Summary of Background and Research Design

Background:Energy drinks improve attention and/or reaction times during extended periods of cognitive demand. Ingredients of energy drinks, particularly sucrose and caffeine, have unwanted health consequences and can boost heart rate and blood pressure, possibly dehydrate the body, aggravate the effects of other stimulants, and prevent sleep.

Hypothesis: University students consume energy drinks but are largely unaware of the potential health hazards of these drinks.

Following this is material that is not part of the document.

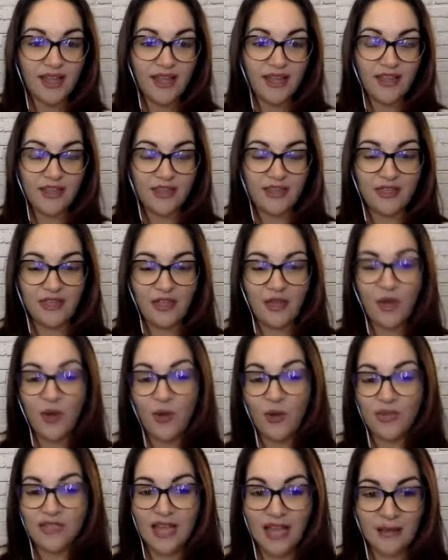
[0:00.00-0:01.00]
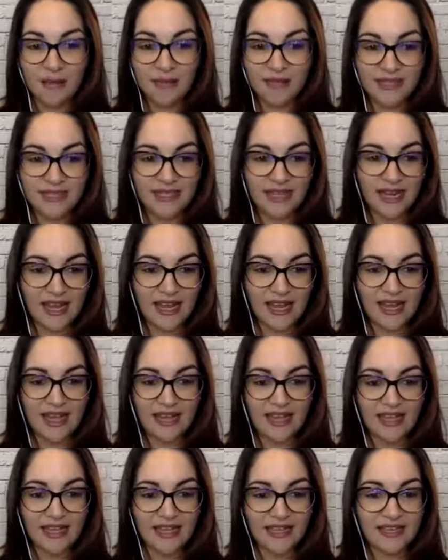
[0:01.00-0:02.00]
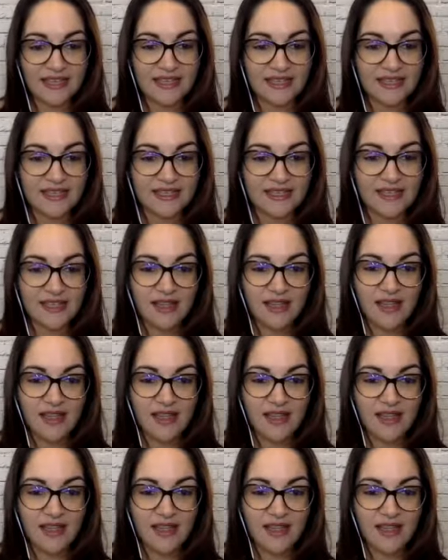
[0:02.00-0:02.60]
The whole topic today is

Subjects: Healthy college student volunteers (N = 439) with a mean age of 22.8 years

Experimental design:Cross-sectional study

Treatments and protocol:Data were collected via a self-administered, standard, pretested questionnaire consisting of 35 questions relating to students' sociodemographic characteristics, personal habits, total fluid intake, energy-drink-related knowledge, and habits. An exploratory analysis was performed to model significant predictors of energy-drink consumption. A backward elimination logistic regression modeling technique was used to reach the most parsimonious yet statistically significant model.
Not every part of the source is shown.